Race is also a risk factor for TD. A 2004 evaluation found antipsychotic-induced TD is more prevalent in African Americans than Americans of European descent. African Americans are also disproportionately diagnosed with schizophrenia and are more likely to be prescribed antipsychotic drugs.
The adverse effects of antipsychotics even before the emergence of tardive dyskinesia can be severe, including significant weight increase, diabetes, insomnia, tremors, anxiety, pancreatitis, cardiovascular disorders, liver problems, stroke, and death.
A rare, but potentially fatal result of antipsychotics is neuroleptic malignant syndrome, in which the patient develops a fever and becomes confused, agitated and extremely rigid.
The syndrome can occur within days or months of taking an antipsychotic drug and can range in severity from mild to life-threatening.
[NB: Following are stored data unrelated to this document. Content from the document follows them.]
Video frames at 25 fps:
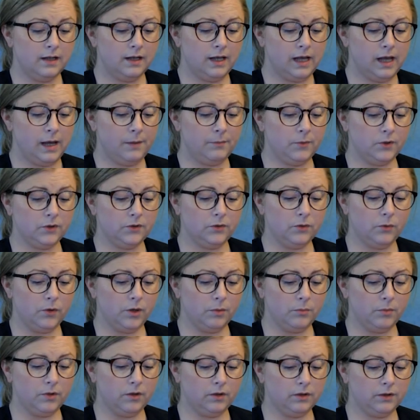I'm on
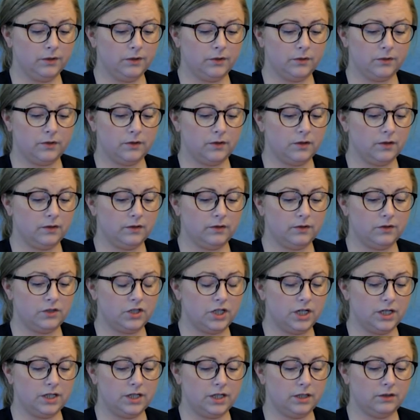normal. You could
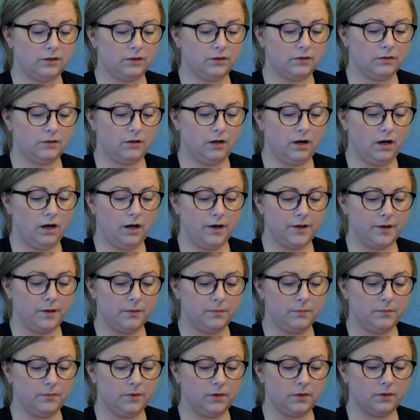change it to
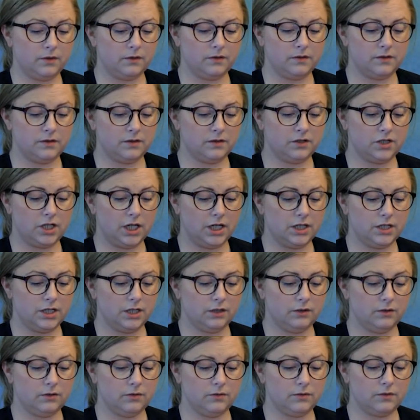autumn, you could change
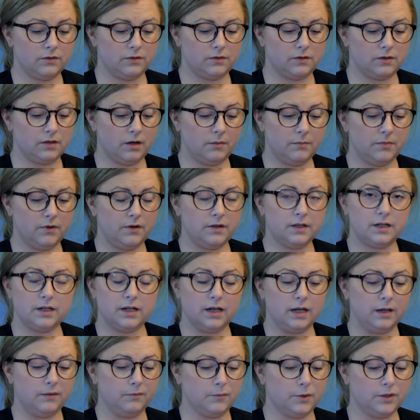it to
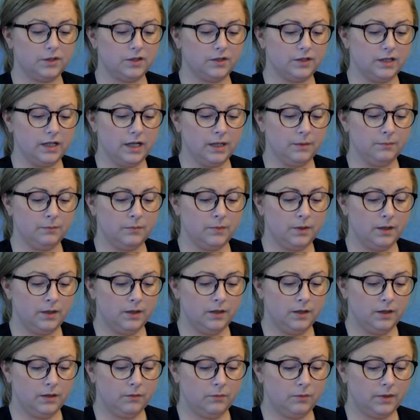summertime, wintertime,
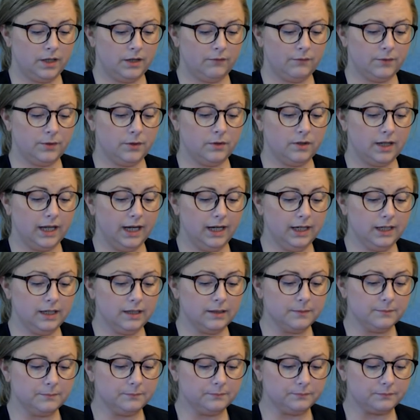whatever you like.
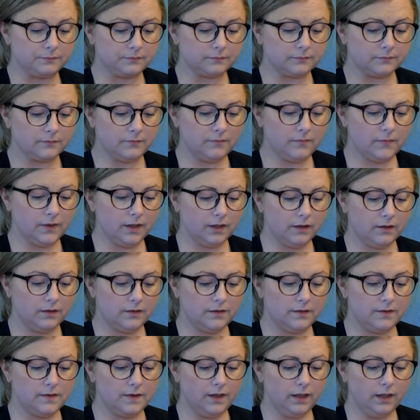
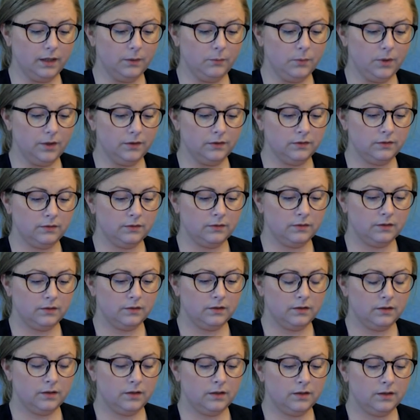The second one,
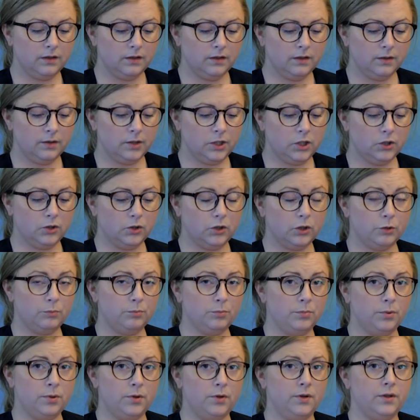you
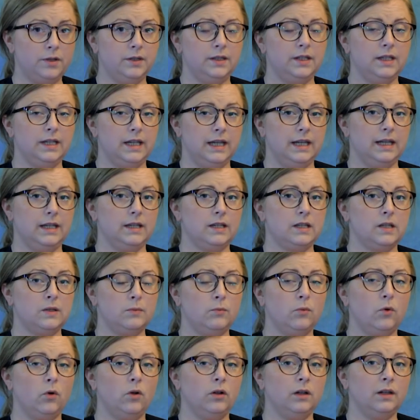could put in
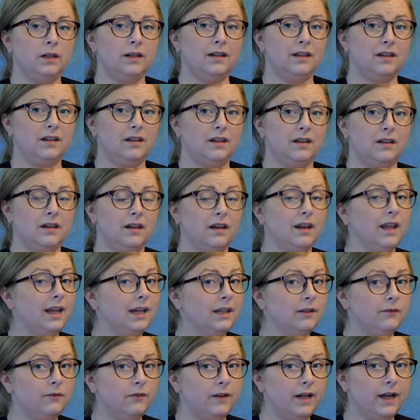small
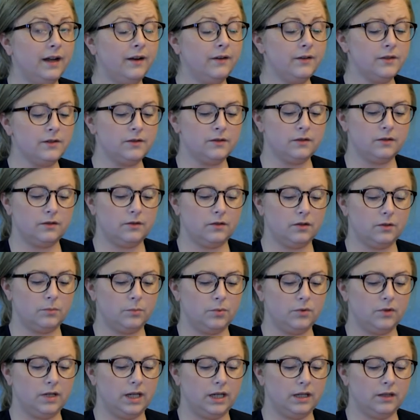light flares, you could
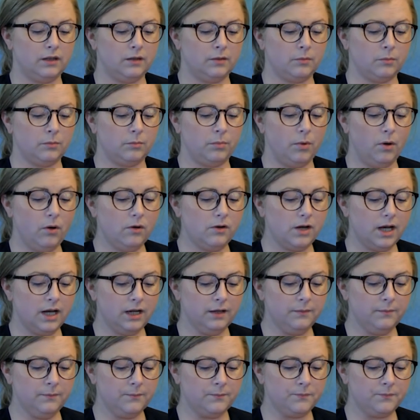put in bokeh.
Discontinuing the drug might lessen or resolve TD symptoms, but it might also bring on withdrawal symptoms that could be severe and even make the TD worse. Drug manufacturers have hit on a different and more profitable approach: developing drugs to treat TD that the patient takes while continuing to take the antipsychotic drug causing the TD.
The psychopharmaceutical industry that profited while causing a proliferation of this neurological disorder will now profit from treating it. In 2019, a drug company that manufactures both antipsychotic drugs and a drug to treat TD predicted sales of its TD drugs would reach more than $2 billion.
The drugs used to treat TD carry their own risks. Common adverse effects from current TD-treatment drugs include fatigue, sedation, sleepiness, insomnia, depression, restlessness (akathisia), agitation, and nausea. Less common, but more serious side effects include severe depression, suicidality, low blood pressure, increased risk for cardiac arrest, and neuroleptic malignant syndrome.
The Citizens Commission on Human Rights (CCHR) continues to make Americans aware of the risks of the serious, even life-threatening adverse effects of antipsychotics and other psychiatric drugs so they can make fully informed decisions about taking or discontinuing the drugs.
WARNING: Anyone wishing to discontinue or change the dose of an antipsychotic or other psychiatric drug is cautioned to do so only under the supervision of a physician because of potentially dangerous withdrawal symptoms.